#### [Exercise directions]
Transcribe exactly, and only, the lines from the one with "(1.00 s to 2.00 s)" through the end of the records below, including both of those lines. Skip all pictures.

#### Data provided

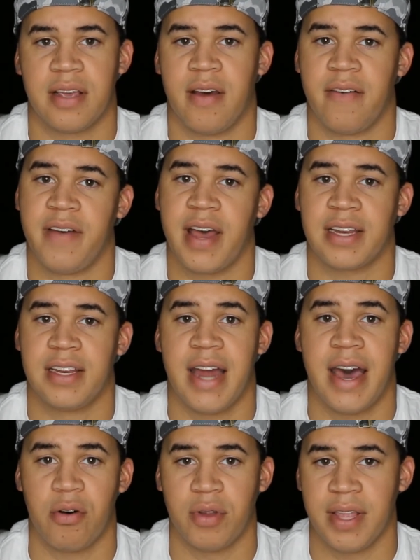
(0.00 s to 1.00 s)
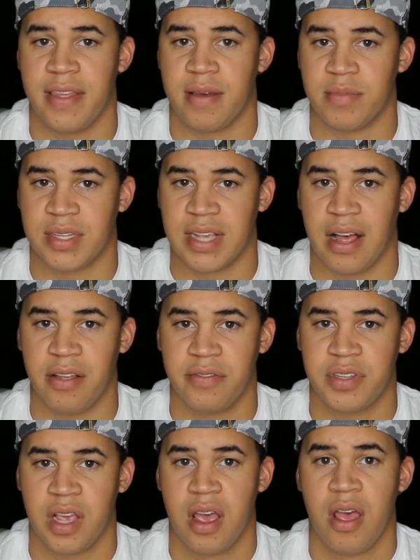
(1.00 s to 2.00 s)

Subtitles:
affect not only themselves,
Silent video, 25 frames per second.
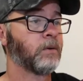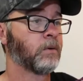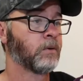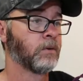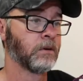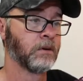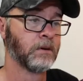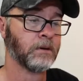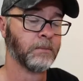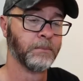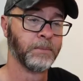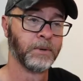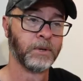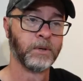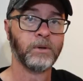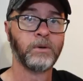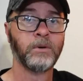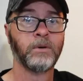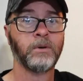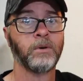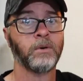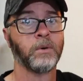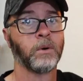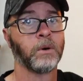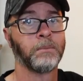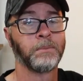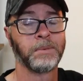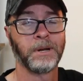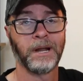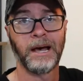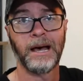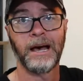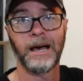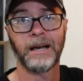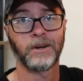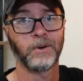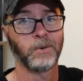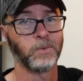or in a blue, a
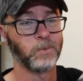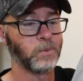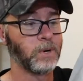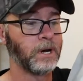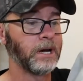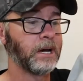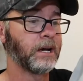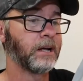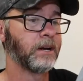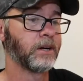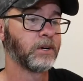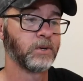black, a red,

########

#### [Answer area]
(1.00 s to 2.00 s)

Subtitles:
affect not only themselves,
Silent video, 25 frames per second.
or in a blue, a
black, a red,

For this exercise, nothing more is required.